● **Task item**: The answer must be one number: how many lines in the records below contain the word "video".

● **Data supplied**:

___

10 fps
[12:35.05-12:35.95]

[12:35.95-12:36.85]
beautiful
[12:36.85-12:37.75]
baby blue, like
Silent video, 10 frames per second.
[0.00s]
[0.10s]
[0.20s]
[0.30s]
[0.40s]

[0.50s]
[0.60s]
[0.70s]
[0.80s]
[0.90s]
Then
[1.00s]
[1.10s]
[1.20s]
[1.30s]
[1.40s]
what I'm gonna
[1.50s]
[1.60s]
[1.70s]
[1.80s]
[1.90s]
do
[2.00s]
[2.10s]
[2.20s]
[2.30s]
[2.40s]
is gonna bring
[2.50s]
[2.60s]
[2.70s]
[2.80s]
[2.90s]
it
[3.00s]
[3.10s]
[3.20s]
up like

___

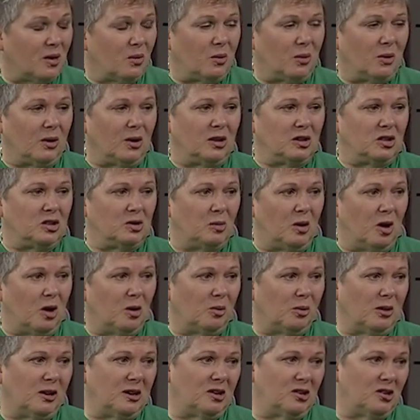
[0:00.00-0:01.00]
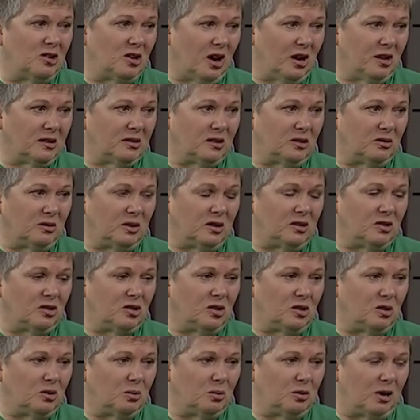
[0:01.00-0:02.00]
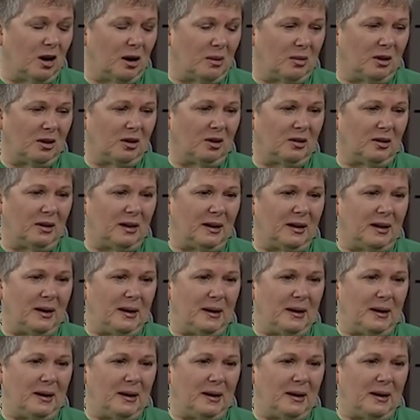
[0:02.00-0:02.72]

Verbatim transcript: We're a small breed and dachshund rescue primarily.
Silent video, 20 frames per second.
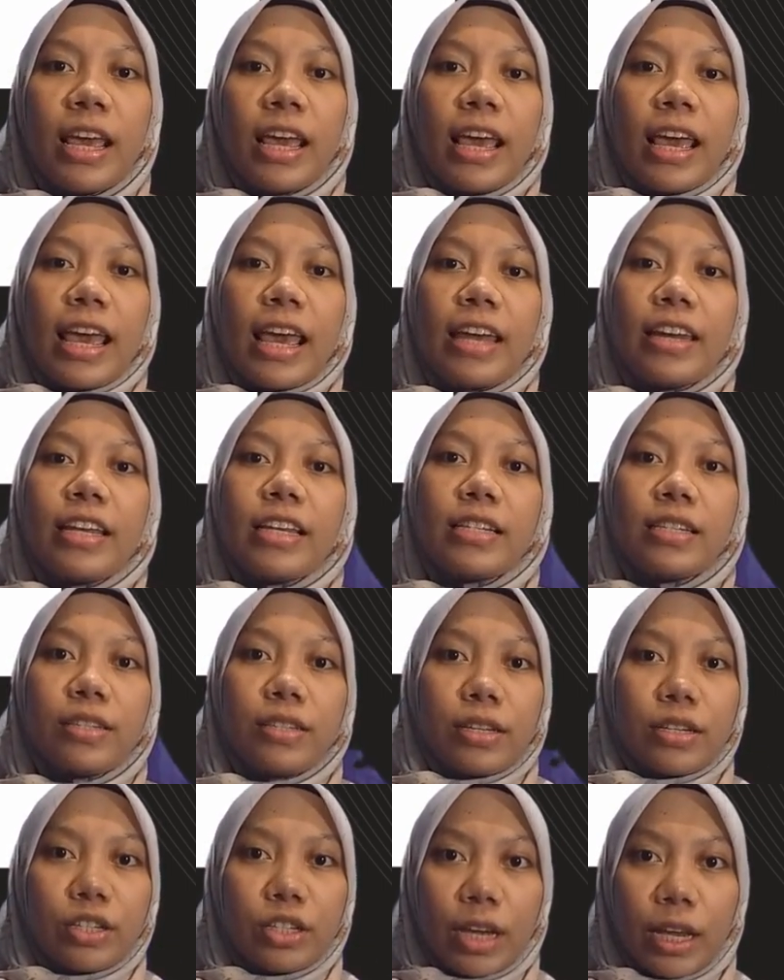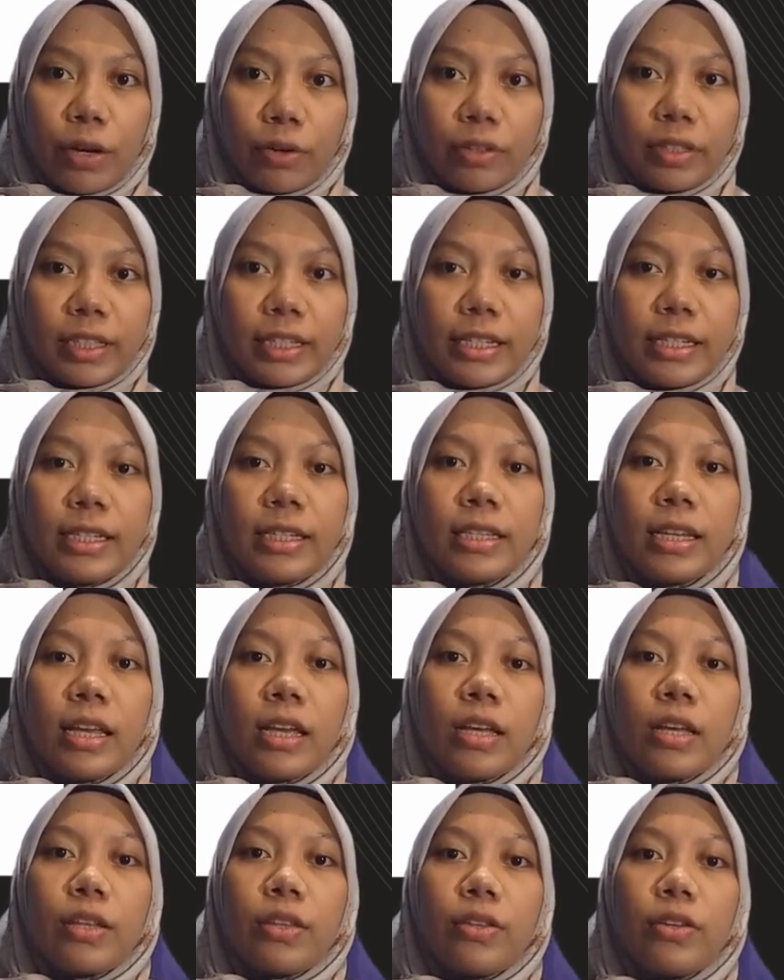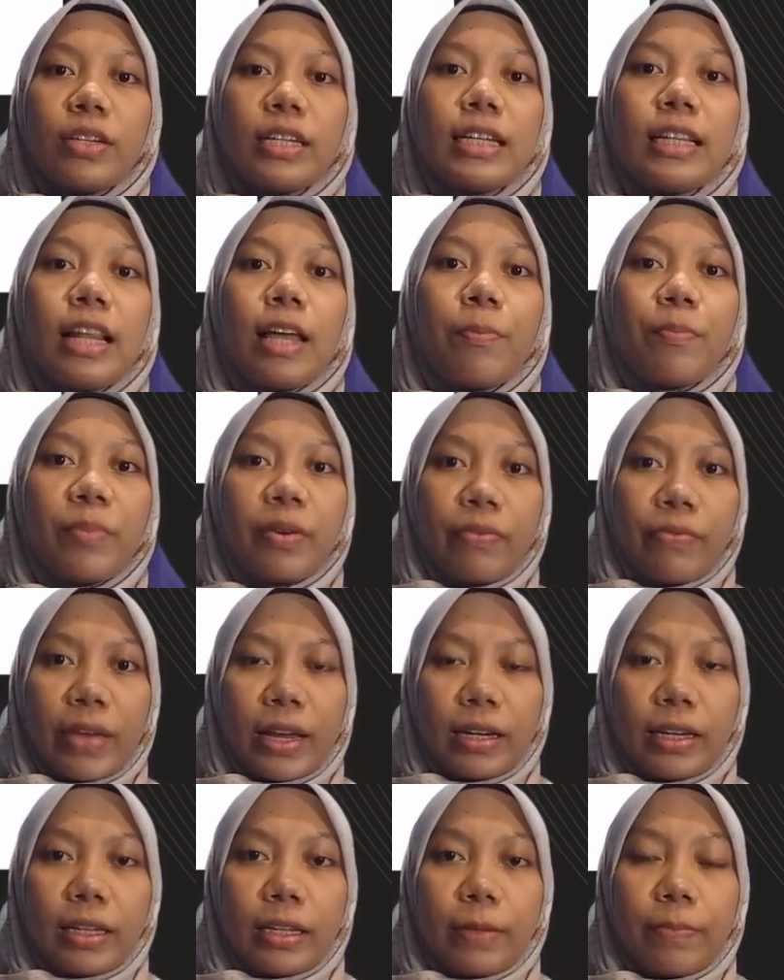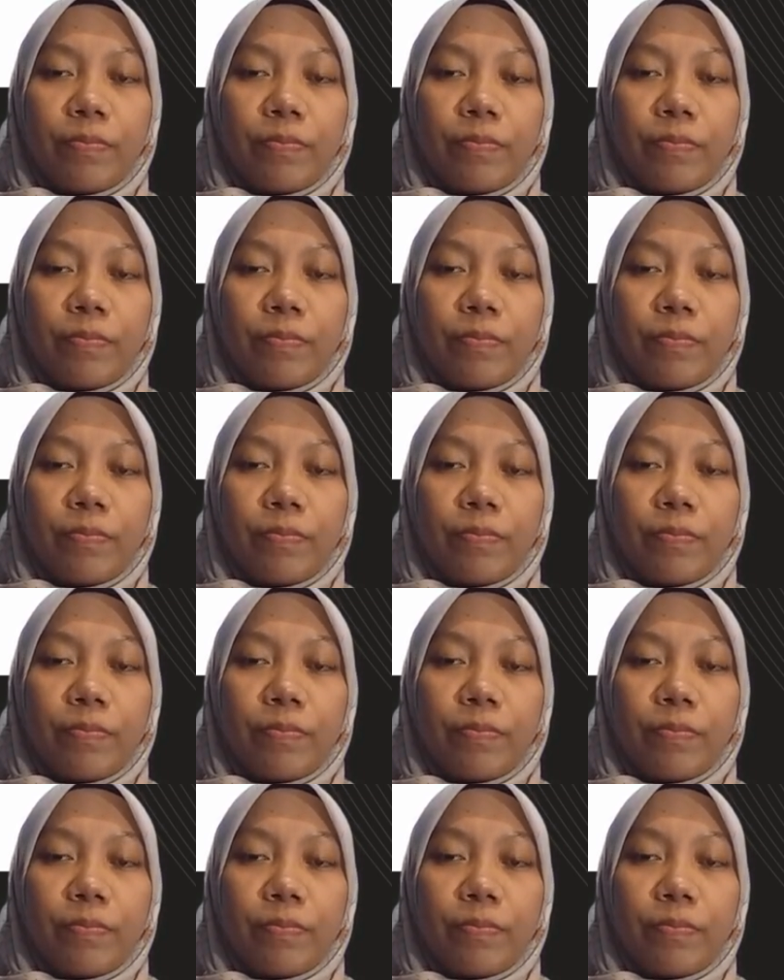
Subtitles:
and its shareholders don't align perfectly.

___

● **Output of the task**: 2